Мы вернулись в салон. Дженет и Батвик слушали радио, но, когда мы вошли, Дженет встала и выключила приемник. Батвик, взглянув на меня, громко вздохнул.
Через несколько минут к нам наведался Лео, но, видимо, он был очень занят, потому что вскоре извинился и ушел. Вполне естественно, что общество начало понемногу расходиться. Кингстон пошел домой, захватив с собой упирающегося сердитого священника; мы с Дженет вышли на террасу. Было тепло, светила луна, а запах цветов и соловьиные трели в кустах жасмина придавали вечеру романтический колорит.
— Альберт… — проговорила Дженет. — Да?
— Странные у тебя бывают знакомства, правда?
— Знаешь, в школе человеку выбирать не приходится, — сказал я извиняющимся тоном. Голова у меня все еще была забита Питерсом. — Это как с яйцами: лежит их целая куча, а какое из них окажется тухлым, заранее не угадаешь.
Она глубоко вздохнула, и глаза ее блеснули в слабом свете.
— Я и не знала, что ты ходил в школу с совместным обучением, — саркастически заметила она. — Тогда понятно, откуда у тебя такие вкусы.

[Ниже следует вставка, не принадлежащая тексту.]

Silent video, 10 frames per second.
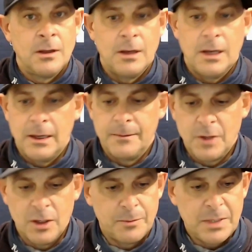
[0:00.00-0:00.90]
uh,
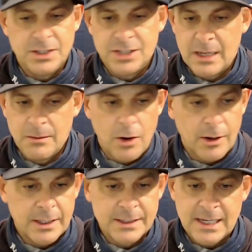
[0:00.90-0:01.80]
you know, PJ and Marcus,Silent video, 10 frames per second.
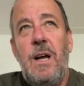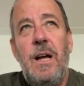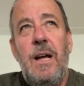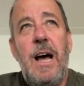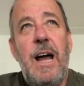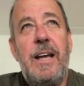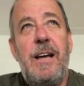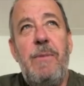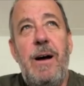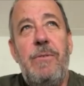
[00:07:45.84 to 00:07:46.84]
Yeah, I
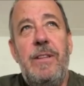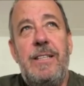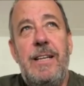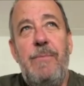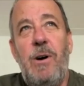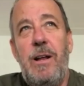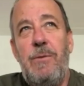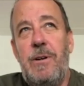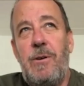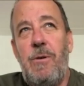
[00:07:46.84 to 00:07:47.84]
come out with the Team
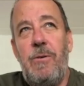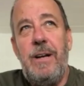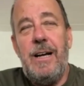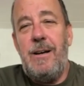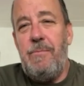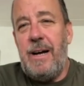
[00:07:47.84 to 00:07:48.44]
Hollywood quote, and that come back.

— Можно и так объяснить, — согласился я кротко. — Помню нашу мисс Маршалл. Классная руководительница из нее была первый сорт, ничего не скажешь. На стадионе, что твой чемпион, но как возьмет розгу в руки…
— Перестань, — неожиданно фыркнула Дженет. — Как тебе понравился Батвик?
— Очень приятный человек, — послушно подхватил я. — Где он живет?
— У него дом рядом с «Рыцарской серенадой». А что?
— Сад у него хороший?
— Вполне. А что?
— Граничит с парком «Серенады»?
— Доходит до каштановой рощицы в парке Поппи. Да в чем дело?
— Стараюсь узнать обстановку, в которой живут люди. Ухаживает за тобой, не так ли?
Она не ответила, и я решил, что она сочла мой вопрос проявлением дурного тона. К своему удивлению, я заметил, что она дрожит.
— Альберт, — прошептала она совсем тихо, — ты знаешь, кто виноват в этом жутком убийстве?